## What you have to do
An exact transcription of every entry is required. Images are not part of it.

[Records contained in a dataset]
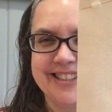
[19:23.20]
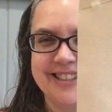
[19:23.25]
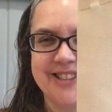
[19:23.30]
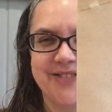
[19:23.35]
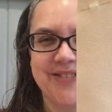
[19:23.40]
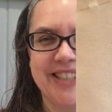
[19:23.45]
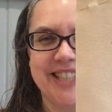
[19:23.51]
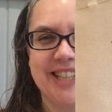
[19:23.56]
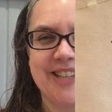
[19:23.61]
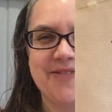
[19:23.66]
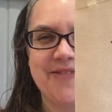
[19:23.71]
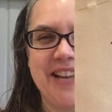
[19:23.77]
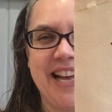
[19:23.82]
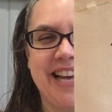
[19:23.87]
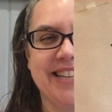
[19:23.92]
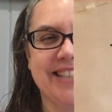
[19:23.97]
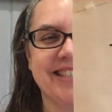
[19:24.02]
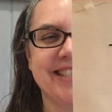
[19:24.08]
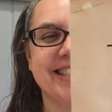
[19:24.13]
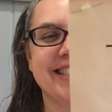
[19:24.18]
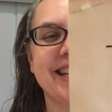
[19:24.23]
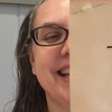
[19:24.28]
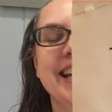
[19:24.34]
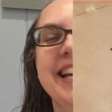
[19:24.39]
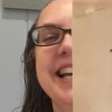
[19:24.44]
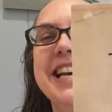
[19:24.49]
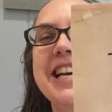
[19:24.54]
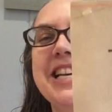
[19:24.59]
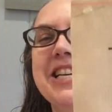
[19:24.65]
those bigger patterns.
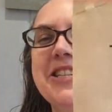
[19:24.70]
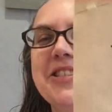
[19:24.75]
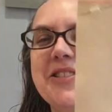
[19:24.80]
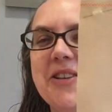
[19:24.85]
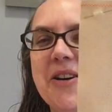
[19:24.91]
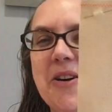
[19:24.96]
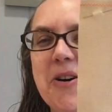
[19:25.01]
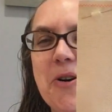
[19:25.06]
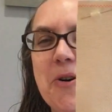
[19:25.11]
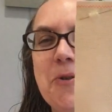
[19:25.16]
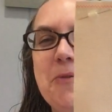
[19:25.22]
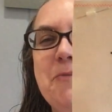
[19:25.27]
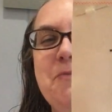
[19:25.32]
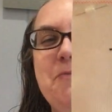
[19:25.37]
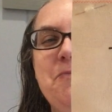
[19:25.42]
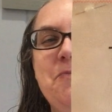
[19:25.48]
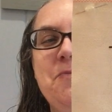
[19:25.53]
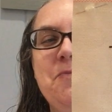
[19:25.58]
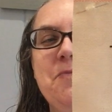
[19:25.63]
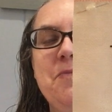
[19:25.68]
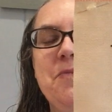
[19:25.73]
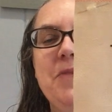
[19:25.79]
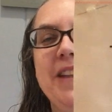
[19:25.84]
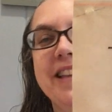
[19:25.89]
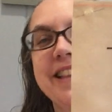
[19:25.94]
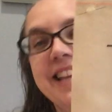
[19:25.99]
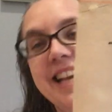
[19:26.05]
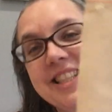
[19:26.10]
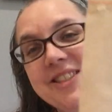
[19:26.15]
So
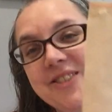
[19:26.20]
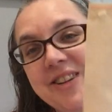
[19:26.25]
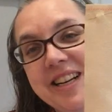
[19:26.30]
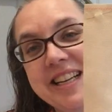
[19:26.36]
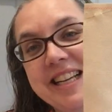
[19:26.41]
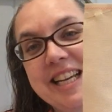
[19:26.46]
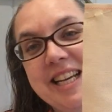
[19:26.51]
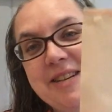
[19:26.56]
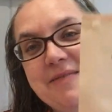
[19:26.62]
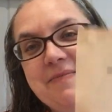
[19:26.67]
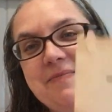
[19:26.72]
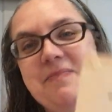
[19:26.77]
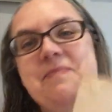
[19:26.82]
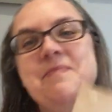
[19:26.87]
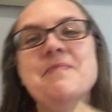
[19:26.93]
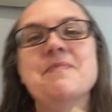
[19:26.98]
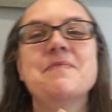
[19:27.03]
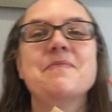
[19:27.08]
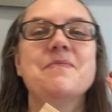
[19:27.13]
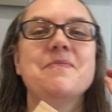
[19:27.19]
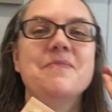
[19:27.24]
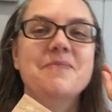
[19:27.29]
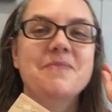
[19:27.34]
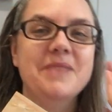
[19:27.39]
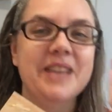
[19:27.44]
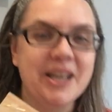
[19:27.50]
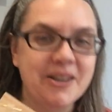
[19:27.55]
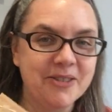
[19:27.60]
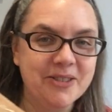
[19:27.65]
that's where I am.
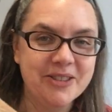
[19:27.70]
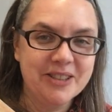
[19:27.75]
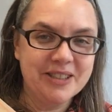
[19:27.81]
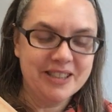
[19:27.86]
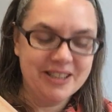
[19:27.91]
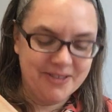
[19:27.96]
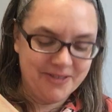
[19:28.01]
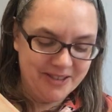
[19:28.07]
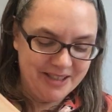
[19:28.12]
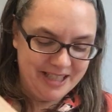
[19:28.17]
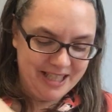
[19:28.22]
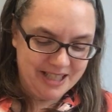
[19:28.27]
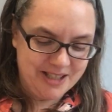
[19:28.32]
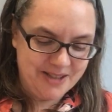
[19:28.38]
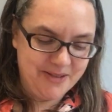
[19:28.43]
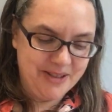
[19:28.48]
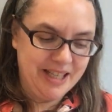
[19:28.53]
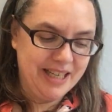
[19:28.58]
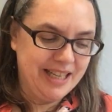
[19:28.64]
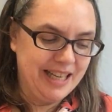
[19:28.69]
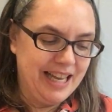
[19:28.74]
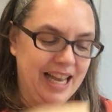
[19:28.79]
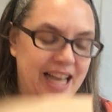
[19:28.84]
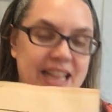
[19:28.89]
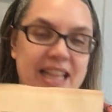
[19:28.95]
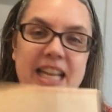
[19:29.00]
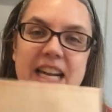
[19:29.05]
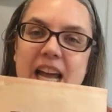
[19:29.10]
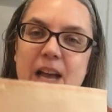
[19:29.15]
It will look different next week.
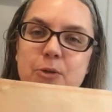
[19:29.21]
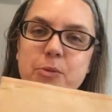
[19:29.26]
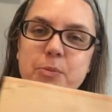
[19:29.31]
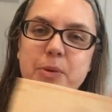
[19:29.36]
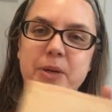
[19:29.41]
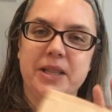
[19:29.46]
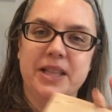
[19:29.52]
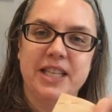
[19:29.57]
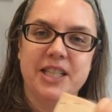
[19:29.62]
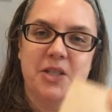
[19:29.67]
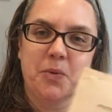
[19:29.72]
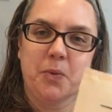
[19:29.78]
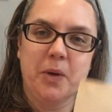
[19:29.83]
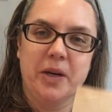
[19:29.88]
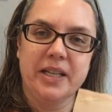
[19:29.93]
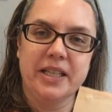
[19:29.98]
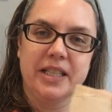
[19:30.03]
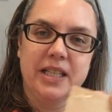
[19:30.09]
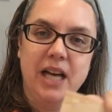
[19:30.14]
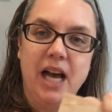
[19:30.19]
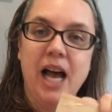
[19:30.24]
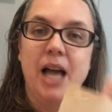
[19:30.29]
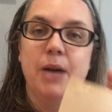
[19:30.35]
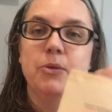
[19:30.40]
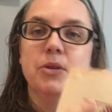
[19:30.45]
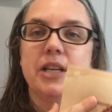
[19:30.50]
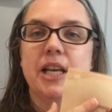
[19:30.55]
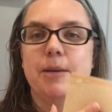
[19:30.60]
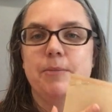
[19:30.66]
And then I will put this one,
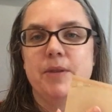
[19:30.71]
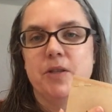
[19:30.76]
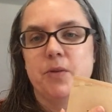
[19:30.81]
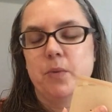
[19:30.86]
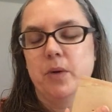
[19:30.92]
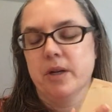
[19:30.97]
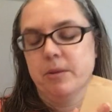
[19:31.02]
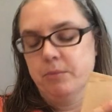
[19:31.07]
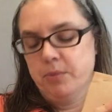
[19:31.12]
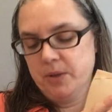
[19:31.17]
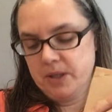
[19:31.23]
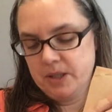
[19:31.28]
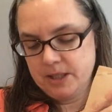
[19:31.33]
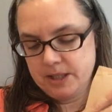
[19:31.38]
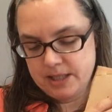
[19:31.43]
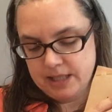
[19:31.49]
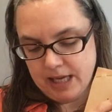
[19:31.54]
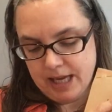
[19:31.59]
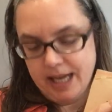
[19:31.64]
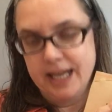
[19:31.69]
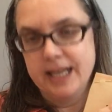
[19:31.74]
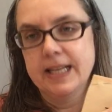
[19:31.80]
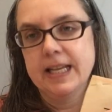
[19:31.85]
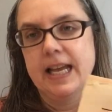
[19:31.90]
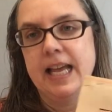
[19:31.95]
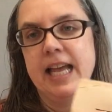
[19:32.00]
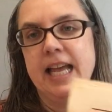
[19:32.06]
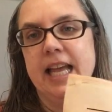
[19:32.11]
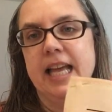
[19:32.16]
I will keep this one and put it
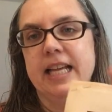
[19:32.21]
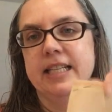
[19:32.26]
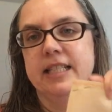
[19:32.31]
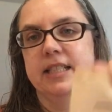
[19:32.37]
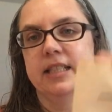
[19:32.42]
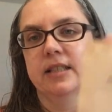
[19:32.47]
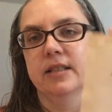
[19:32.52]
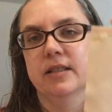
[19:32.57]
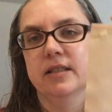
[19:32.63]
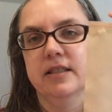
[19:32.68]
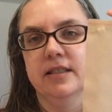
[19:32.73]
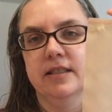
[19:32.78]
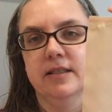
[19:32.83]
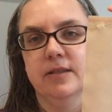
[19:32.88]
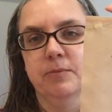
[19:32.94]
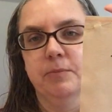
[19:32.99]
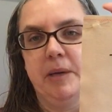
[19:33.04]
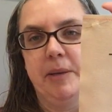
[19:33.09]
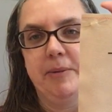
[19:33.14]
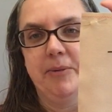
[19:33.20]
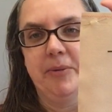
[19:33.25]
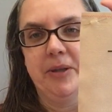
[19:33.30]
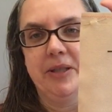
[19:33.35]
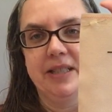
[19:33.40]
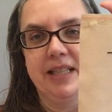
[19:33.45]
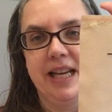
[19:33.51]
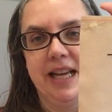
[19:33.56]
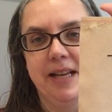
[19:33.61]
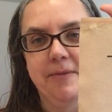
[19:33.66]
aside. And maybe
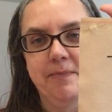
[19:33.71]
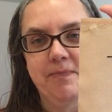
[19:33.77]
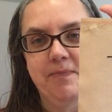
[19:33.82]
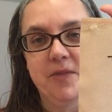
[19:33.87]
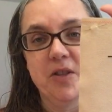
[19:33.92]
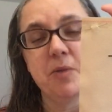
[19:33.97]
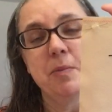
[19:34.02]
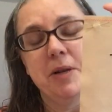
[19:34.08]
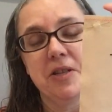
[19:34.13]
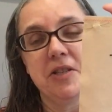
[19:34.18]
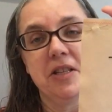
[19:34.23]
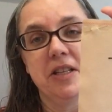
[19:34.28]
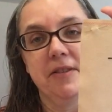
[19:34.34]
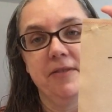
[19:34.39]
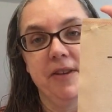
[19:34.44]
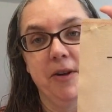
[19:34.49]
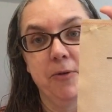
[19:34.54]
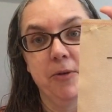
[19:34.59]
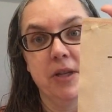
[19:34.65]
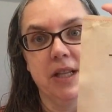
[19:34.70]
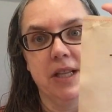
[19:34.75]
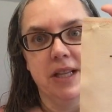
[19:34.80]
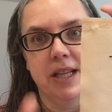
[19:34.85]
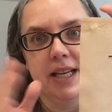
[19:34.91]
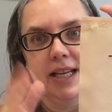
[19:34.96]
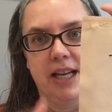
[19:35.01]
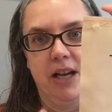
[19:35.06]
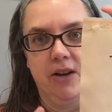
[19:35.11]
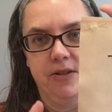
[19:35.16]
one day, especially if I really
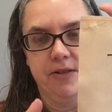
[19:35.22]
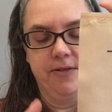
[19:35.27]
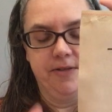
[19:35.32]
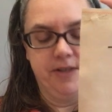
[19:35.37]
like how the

## Your response
[19:23.20]
[19:23.25]
[19:23.30]
[19:23.35]
[19:23.40]
[19:23.45]
[19:23.51]
[19:23.56]
[19:23.61]
[19:23.66]
[19:23.71]
[19:23.77]
[19:23.82]
[19:23.87]
[19:23.92]
[19:23.97]
[19:24.02]
[19:24.08]
[19:24.13]
[19:24.18]
[19:24.23]
[19:24.28]
[19:24.34]
[19:24.39]
[19:24.44]
[19:24.49]
[19:24.54]
[19:24.59]
[19:24.65]
those bigger patterns.
[19:24.70]
[19:24.75]
[19:24.80]
[19:24.85]
[19:24.91]
[19:24.96]
[19:25.01]
[19:25.06]
[19:25.11]
[19:25.16]
[19:25.22]
[19:25.27]
[19:25.32]
[19:25.37]
[19:25.42]
[19:25.48]
[19:25.53]
[19:25.58]
[19:25.63]
[19:25.68]
[19:25.73]
[19:25.79]
[19:25.84]
[19:25.89]
[19:25.94]
[19:25.99]
[19:26.05]
[19:26.10]
[19:26.15]
So
[19:26.20]
[19:26.25]
[19:26.30]
[19:26.36]
[19:26.41]
[19:26.46]
[19:26.51]
[19:26.56]
[19:26.62]
[19:26.67]
[19:26.72]
[19:26.77]
[19:26.82]
[19:26.87]
[19:26.93]
[19:26.98]
[19:27.03]
[19:27.08]
[19:27.13]
[19:27.19]
[19:27.24]
[19:27.29]
[19:27.34]
[19:27.39]
[19:27.44]
[19:27.50]
[19:27.55]
[19:27.60]
[19:27.65]
that's where I am.
[19:27.70]
[19:27.75]
[19:27.81]
[19:27.86]
[19:27.91]
[19:27.96]
[19:28.01]
[19:28.07]
[19:28.12]
[19:28.17]
[19:28.22]
[19:28.27]
[19:28.32]
[19:28.38]
[19:28.43]
[19:28.48]
[19:28.53]
[19:28.58]
[19:28.64]
[19:28.69]
[19:28.74]
[19:28.79]
[19:28.84]
[19:28.89]
[19:28.95]
[19:29.00]
[19:29.05]
[19:29.10]
[19:29.15]
It will look different next week.
[19:29.21]
[19:29.26]
[19:29.31]
[19:29.36]
[19:29.41]
[19:29.46]
[19:29.52]
[19:29.57]
[19:29.62]
[19:29.67]
[19:29.72]
[19:29.78]
[19:29.83]
[19:29.88]
[19:29.93]
[19:29.98]
[19:30.03]
[19:30.09]
[19:30.14]
[19:30.19]
[19:30.24]
[19:30.29]
[19:30.35]
[19:30.40]
[19:30.45]
[19:30.50]
[19:30.55]
[19:30.60]
[19:30.66]
And then I will put this one,
[19:30.71]
[19:30.76]
[19:30.81]
[19:30.86]
[19:30.92]
[19:30.97]
[19:31.02]
[19:31.07]
[19:31.12]
[19:31.17]
[19:31.23]
[19:31.28]
[19:31.33]
[19:31.38]
[19:31.43]
[19:31.49]
[19:31.54]
[19:31.59]
[19:31.64]
[19:31.69]
[19:31.74]
[19:31.80]
[19:31.85]
[19:31.90]
[19:31.95]
[19:32.00]
[19:32.06]
[19:32.11]
[19:32.16]
I will keep this one and put it
[19:32.21]
[19:32.26]
[19:32.31]
[19:32.37]
[19:32.42]
[19:32.47]
[19:32.52]
[19:32.57]
[19:32.63]
[19:32.68]
[19:32.73]
[19:32.78]
[19:32.83]
[19:32.88]
[19:32.94]
[19:32.99]
[19:33.04]
[19:33.09]
[19:33.14]
[19:33.20]
[19:33.25]
[19:33.30]
[19:33.35]
[19:33.40]
[19:33.45]
[19:33.51]
[19:33.56]
[19:33.61]
[19:33.66]
aside. And maybe
[19:33.71]
[19:33.77]
[19:33.82]
[19:33.87]
[19:33.92]
[19:33.97]
[19:34.02]
[19:34.08]
[19:34.13]
[19:34.18]
[19:34.23]
[19:34.28]
[19:34.34]
[19:34.39]
[19:34.44]
[19:34.49]
[19:34.54]
[19:34.59]
[19:34.65]
[19:34.70]
[19:34.75]
[19:34.80]
[19:34.85]
[19:34.91]
[19:34.96]
[19:35.01]
[19:35.06]
[19:35.11]
[19:35.16]
one day, especially if I really
[19:35.22]
[19:35.27]
[19:35.32]
[19:35.37]
like how the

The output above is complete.